- ◆常磐津一巴太夫(ときわづ・いちはだゆう)
1995年認定 1930.12.25−
京都市生まれ。幼少より能楽や長唄を学び、1948年常磐津文字一朗に師事して本格的に修業。52年一巴太夫の名を許され、54年大阪・中座で歌舞伎に初出演。78年東京・歌舞伎座に出演し、のち全国的に活動を展開している。
- ◆常磐津文字翁(ときわづ・もじおう)
1955年認定 1888.12.15−1960.8.6
父・二世常磐津文字兵衛が常磐津林中の三味線弾きだったことから、林中の教えを受け、13歳の初舞台で神童といわれた。1918年三世常磐津文字兵衛を襲名。堅実正確な弾き語りの名手で、作曲も多数。60年に文字翁を名乗る。
- ◆常磐津菊三郎(ときわづ・きくさぶろう)
1966年認定 1897.2.1−1976.9.27
10歳で常磐津都太夫のもとで太夫の修業をし、のちに三味線弾きに転じる。1917年立三味線に昇進。間の正しい中庸をえた撥さばきで第一人者になる。古曲を調査研究し、『鴛鴦容姿正夢』などを歌舞伎舞台で演奏した。
- ◆常磐津英寿(ときわづ・えいじゅ)
1992年認定 1927.1.15−
幼少より父・三世常磐津文字兵衛や叔父・四世常磐津八百八から常磐津節三味線を学ぶ。1948年立三味線に昇進。60年四世常磐津文字兵衛を襲名。伝統的な技法を的確に継承。また作曲もよくする。96年英寿を名乗る。
- ◆清元志寿太夫(きよもと・しずたゆう)
1956年認定 1898.4.25−1999.1.2
横浜市生まれ。奉公したあと、17歳から清元節を習う。1923年清元喜久太夫に入門し、24年五世延寿太夫の内弟子になり清元節を習得、志寿太夫を名乗る。天性の美声による華麗で色気のある語り口で第一人者として活躍した。
- ◆清元清寿太夫(きよもと・せいじゅだゆう)
2003年認定 1935.10.10−
1951年清元若寿太夫に入門、のち六世延寿太夫や三世栄次郎(のちの清元栄寿郎)に師事。56年清元清寿太夫を名乗り初舞台。六世延寿太夫の脇語りで実力を認められ、62年初めて立語りを勤める。清元志寿太夫の脇語りもしばしば勤めた。
- ◆清元栄寿郎(きよもと・えいじゅろう)
1955年認定 1904.4.21−1963.3.10
東京生まれ。6歳から清元節を学び、1916年初舞台。俊英の名声が高く、五世清元延寿太夫、栄寿太夫、志寿太夫の立三味線を勤める。37年三世清元栄次郎を襲名。堅実、優麗であざやかな撥さばきに定評があった。53年栄寿郎と改名。
- ◆二世清元寿兵衛(きよもと・じゅへえ)
1956年認定 1889.12.27−1966.6.1
父は二世清元梅吉。14歳から稽古をはじめ、1911年三世梅吉を襲名。
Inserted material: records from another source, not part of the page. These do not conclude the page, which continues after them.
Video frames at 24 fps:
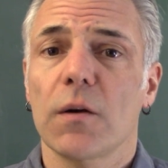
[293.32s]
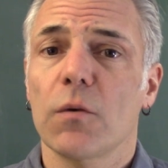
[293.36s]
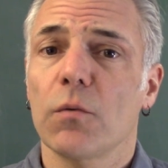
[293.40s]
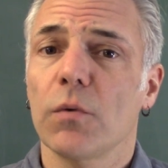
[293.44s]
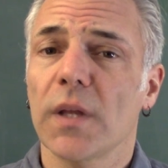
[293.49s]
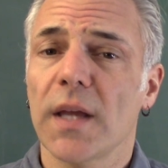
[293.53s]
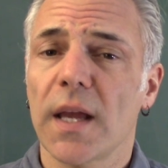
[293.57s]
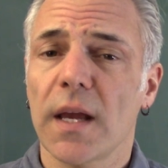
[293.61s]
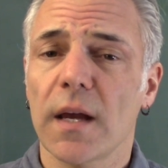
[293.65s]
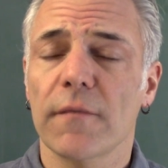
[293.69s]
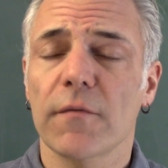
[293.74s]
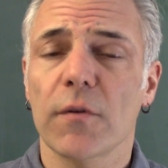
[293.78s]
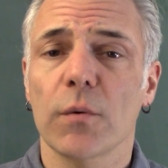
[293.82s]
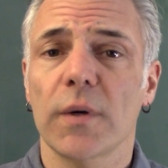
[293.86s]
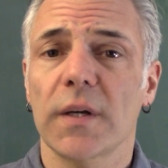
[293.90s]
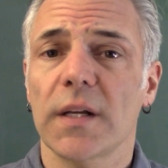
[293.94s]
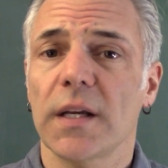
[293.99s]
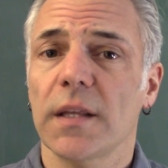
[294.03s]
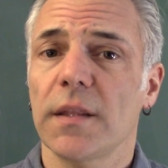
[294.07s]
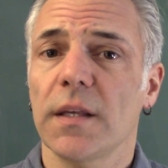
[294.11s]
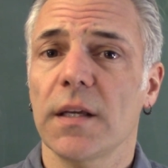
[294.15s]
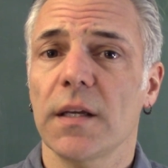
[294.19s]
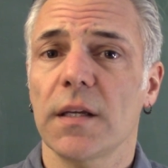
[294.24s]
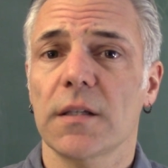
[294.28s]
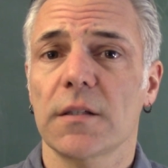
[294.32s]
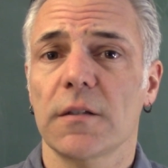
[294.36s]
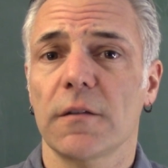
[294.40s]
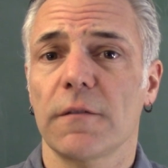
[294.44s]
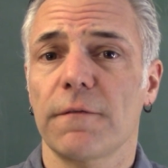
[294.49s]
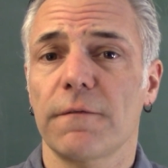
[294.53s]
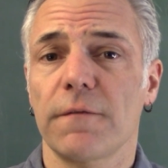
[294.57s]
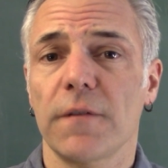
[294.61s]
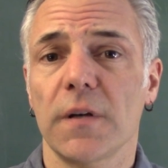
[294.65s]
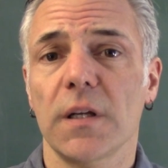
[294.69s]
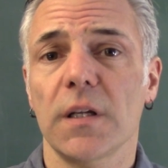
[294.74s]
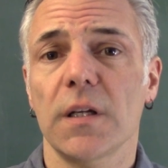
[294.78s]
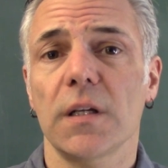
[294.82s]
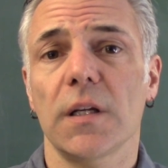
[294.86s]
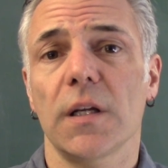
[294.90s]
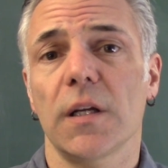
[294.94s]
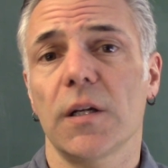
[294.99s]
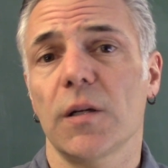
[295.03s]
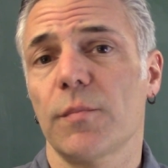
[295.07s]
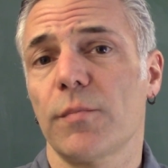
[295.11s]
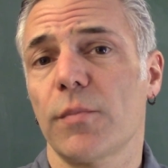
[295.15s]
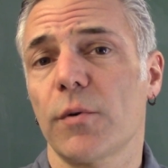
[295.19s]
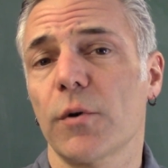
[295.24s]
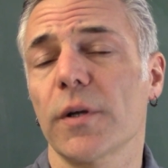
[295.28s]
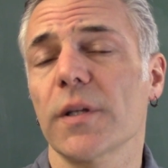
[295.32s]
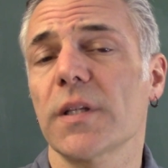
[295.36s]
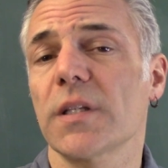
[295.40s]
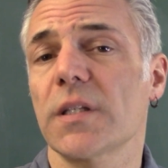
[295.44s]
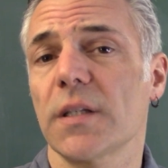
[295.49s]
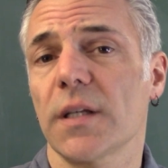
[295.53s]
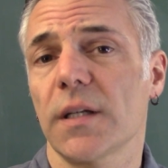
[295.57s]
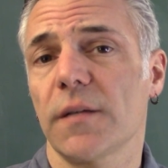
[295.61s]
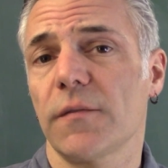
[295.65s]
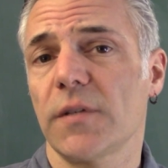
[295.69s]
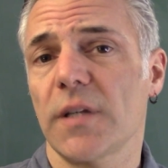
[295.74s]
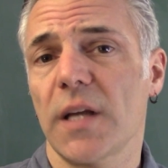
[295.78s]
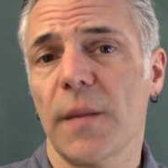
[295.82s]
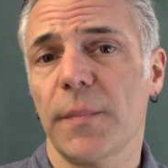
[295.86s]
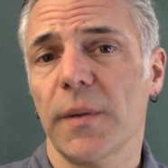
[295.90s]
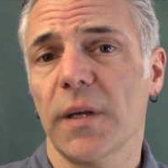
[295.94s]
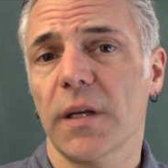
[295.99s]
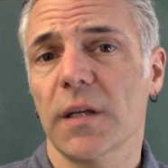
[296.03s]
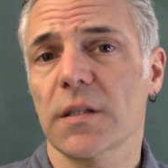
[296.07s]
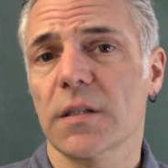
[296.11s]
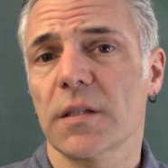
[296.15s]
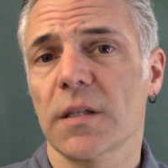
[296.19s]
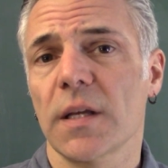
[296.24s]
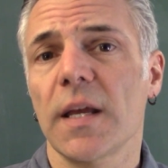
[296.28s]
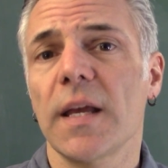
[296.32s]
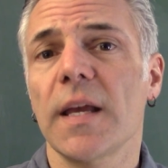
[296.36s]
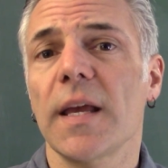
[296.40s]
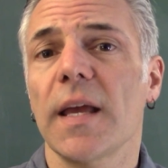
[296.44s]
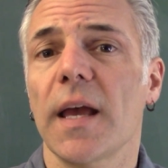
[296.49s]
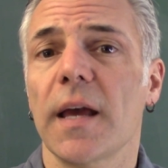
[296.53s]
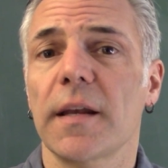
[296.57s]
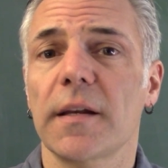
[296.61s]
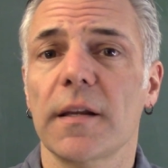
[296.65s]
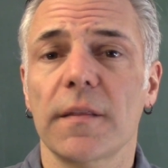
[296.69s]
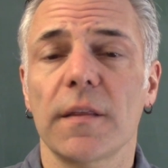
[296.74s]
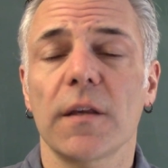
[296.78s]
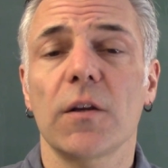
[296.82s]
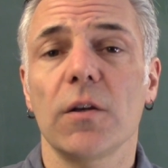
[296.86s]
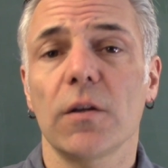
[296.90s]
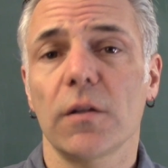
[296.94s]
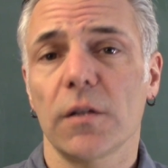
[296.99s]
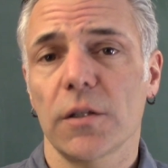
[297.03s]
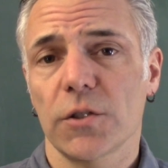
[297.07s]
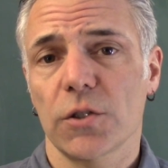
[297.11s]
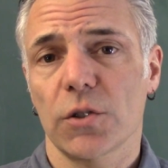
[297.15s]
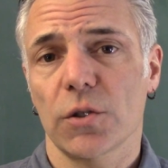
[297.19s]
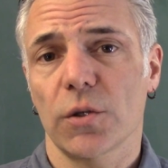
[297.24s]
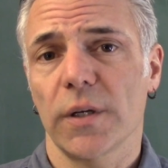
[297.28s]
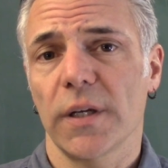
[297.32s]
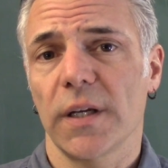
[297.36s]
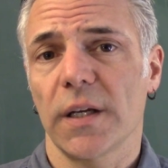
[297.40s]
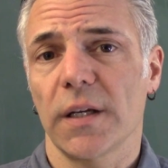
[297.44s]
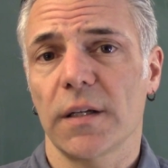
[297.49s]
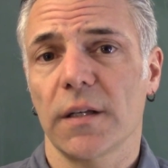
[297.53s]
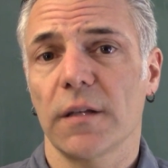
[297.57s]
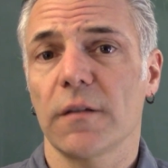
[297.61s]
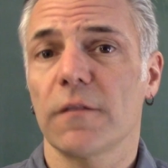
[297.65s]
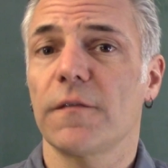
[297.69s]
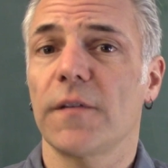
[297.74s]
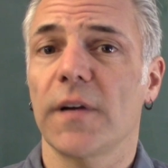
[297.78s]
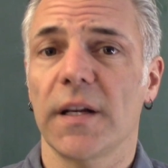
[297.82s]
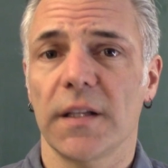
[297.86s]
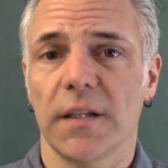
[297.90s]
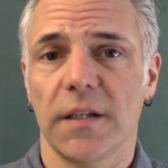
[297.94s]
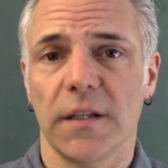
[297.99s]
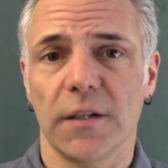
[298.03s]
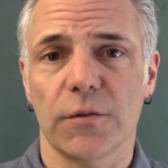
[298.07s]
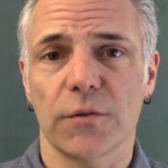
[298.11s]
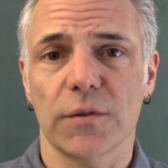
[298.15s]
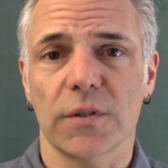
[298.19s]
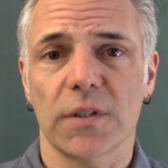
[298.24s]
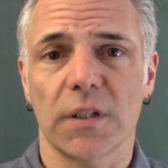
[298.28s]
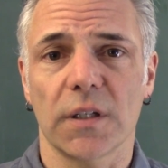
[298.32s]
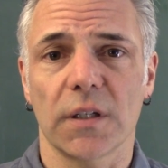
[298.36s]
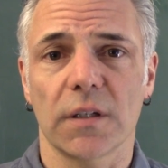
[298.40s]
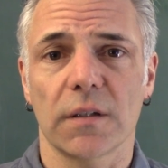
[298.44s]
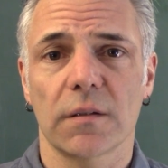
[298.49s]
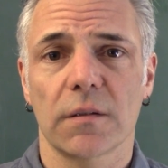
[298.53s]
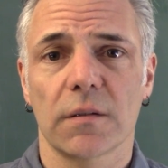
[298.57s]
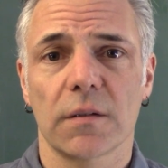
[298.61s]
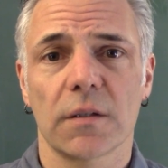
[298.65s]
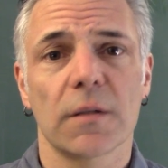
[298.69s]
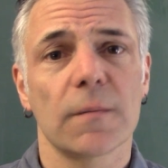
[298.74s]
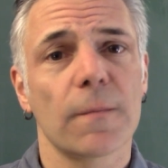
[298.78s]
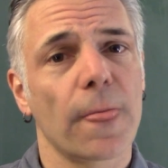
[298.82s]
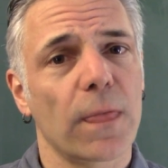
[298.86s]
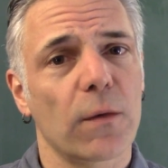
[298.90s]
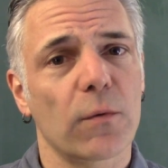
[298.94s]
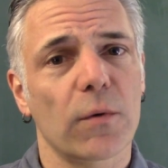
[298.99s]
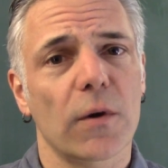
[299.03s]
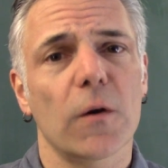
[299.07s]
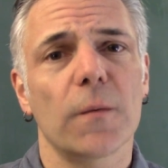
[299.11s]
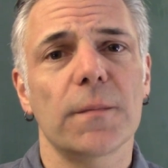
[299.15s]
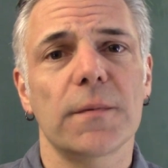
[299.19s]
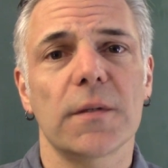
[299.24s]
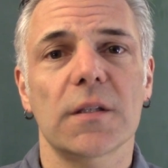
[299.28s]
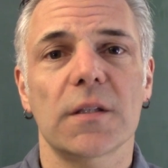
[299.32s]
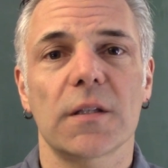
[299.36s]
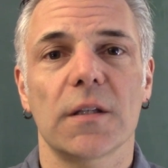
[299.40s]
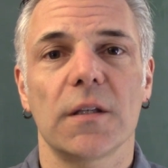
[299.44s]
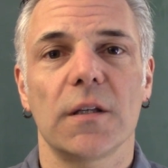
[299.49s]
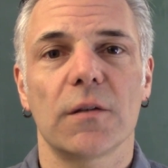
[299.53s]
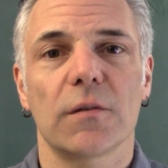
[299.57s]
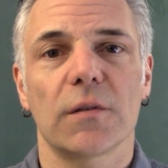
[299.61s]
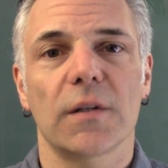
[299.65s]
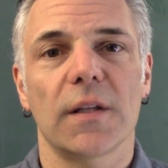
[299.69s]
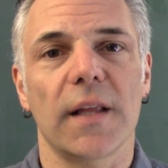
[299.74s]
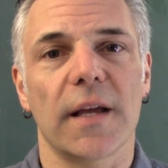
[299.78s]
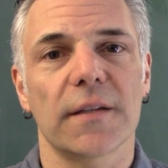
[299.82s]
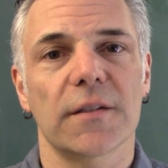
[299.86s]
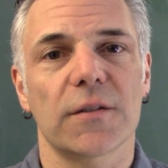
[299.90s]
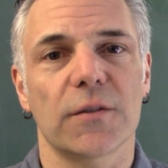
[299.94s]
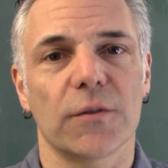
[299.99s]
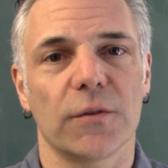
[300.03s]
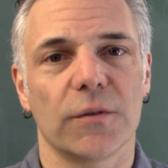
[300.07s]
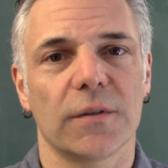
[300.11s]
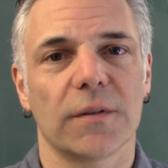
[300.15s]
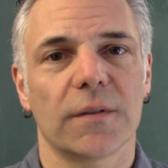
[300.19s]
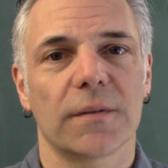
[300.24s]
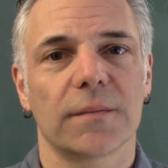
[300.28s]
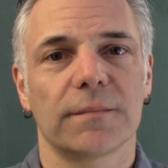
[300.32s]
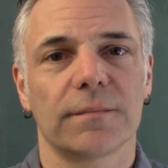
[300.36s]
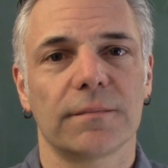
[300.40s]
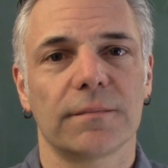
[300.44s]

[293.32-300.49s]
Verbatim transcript: We'll cover what I think is a fun and important set of topics, and I think you'll enjoy it and find it interesting. Hope to see you in class soon.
五世延寿太夫の相三味線を勤めたが、訣別し、清元流を創立。豪快な撥さばきで清元節三味線の重鎮だった。55年二世清元寿兵衛を襲名。作曲も多く手がけた。
- ◆清元榮三郎(きよもと・えいさぶろう)
1996年認定 1927.6.24−2002.12.31
父は清元志寿太夫。幼少より母・清元延香の手ほどきを受け、1932年三世清元栄次郎(のちの清元栄寿郎)に入門。44年榮三郎を名乗る。66年立三味線となり、歌舞伎や舞踊の舞台で活躍。古典の研究や作曲にも取り組んだ。
- ◆清元榮三(きよもと・えいぞう)
2003年認定 1936.2.23−
1948年から二世清元一寿郎に清元節三味線の手ほどきを受け、51年からは三世清元栄次郎(のちの清元栄寿郎)の内弟子となって修業に励む。52年清元榮三を名乗り、翌年初舞台を踏む。72年初めて立三味線を勤める。
- ◆鶴賀若狭掾(つるが・わかさのじょう)
2001年認定 1938.7.11−
幼少より新内節太夫の父・鶴賀伊勢太夫から学び、1958年に鶴賀伊勢路太夫を名乗って本格的に活動を開始。伝統的な新内節の技法を的確に習得し、73年伊勢太夫を、2000年若狭掾を襲名し、後継者の育成に努めている。
- ◆新内仲三郎(しんない・なかさぶろう)
2001年認定 1940.9.26−
新内多賀太夫の次男で、幼少より長唄や日本舞踊を学ぶ。その後、叔父の新内仲造に入門して本格的に新内節三味線を修業。1956年新内富章を、57年新内仲三郎を名乗る。伝統的な演奏技法を体得し、感情を込めた演奏をつづけている。